Ian Dunn, The Roslin Institute and Royal (Dick) School of Veterinary Studies, University of Edinburgh, Easter Bush, Midlothian, EH25 9RG, Scotland, UK
E-mail: ian.dunn@roslin.ed.ac.uk

Summary

The size and orientation of calcium carbonate crystals influence the structure and strength of the eggshells of chickens. In this study, estimates of heritability were found to be high (0.6) for crystal size and moderate (0.3) for crystal orientation. There was a strong positive correlation (0.65) for crystal size and orientation with the thickness of the shell and, in particular, with the thickness of the mammillary layer. Correlations with shell breaking strength were positive but with a high standard error. This was contrary to expectations, as in man-made materials smaller crystals would be stronger. We believe the results of this study support the hypothesis that the structural organization of shell, and in particular the mammillary layer, is influenced by crystal size and orientation, especially during the initial phase of calcification. Genetic associations for crystal measurements were observed between haplotype blocks or individual markers for a number of eggshell matrix proteins. Ovalbumin and ovotransferrin (LTF) markers for example were associated with crystal size, while ovocleidin-116 and ovocalyxin-32 (RARRES1) markers were associated with crystal orientation. The location of these proteins in the eggshell is consistent with different phases of the shell-formation process.

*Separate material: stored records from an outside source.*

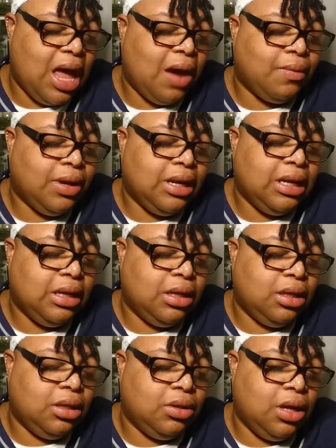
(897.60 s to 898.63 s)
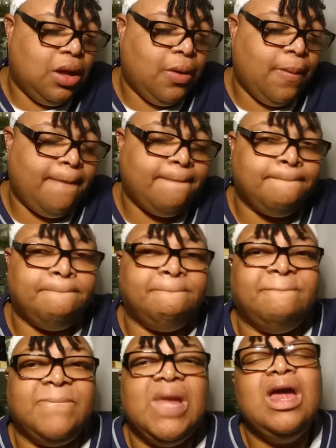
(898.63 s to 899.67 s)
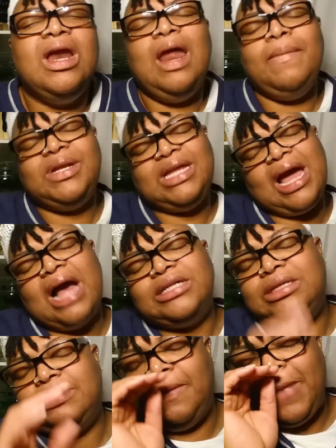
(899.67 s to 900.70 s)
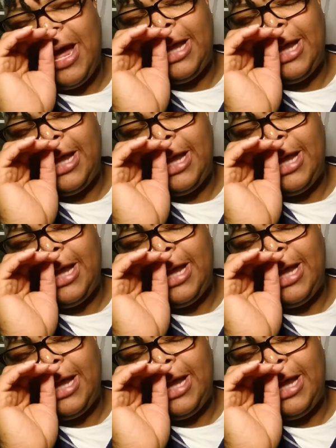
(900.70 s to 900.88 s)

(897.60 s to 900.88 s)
I really, you know, let me tell y'all something that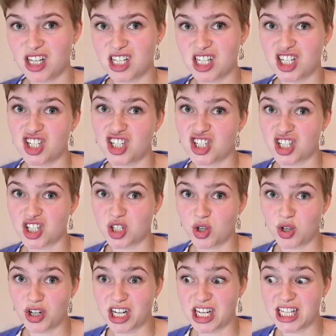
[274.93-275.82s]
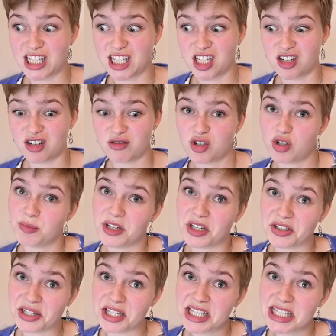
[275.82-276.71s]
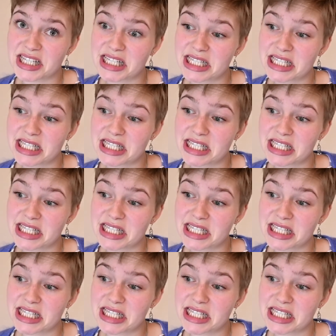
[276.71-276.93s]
it's just a lot easier to be honest.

In conclusion, the variability of crystal size, and to a lesser extent orientation, appears to have a large genetic component, and the formation of calcite crystals are intimately related to the ultrastructure of the eggshell. Moreover, this study also provides evidence that proteins in the shell influence the variability of crystal traits and, in turn, the shell’s thickness profile. The crystal measurements and/or the associated genetic markers may therefore prove to be useful in selection programs to improve eggshell quality.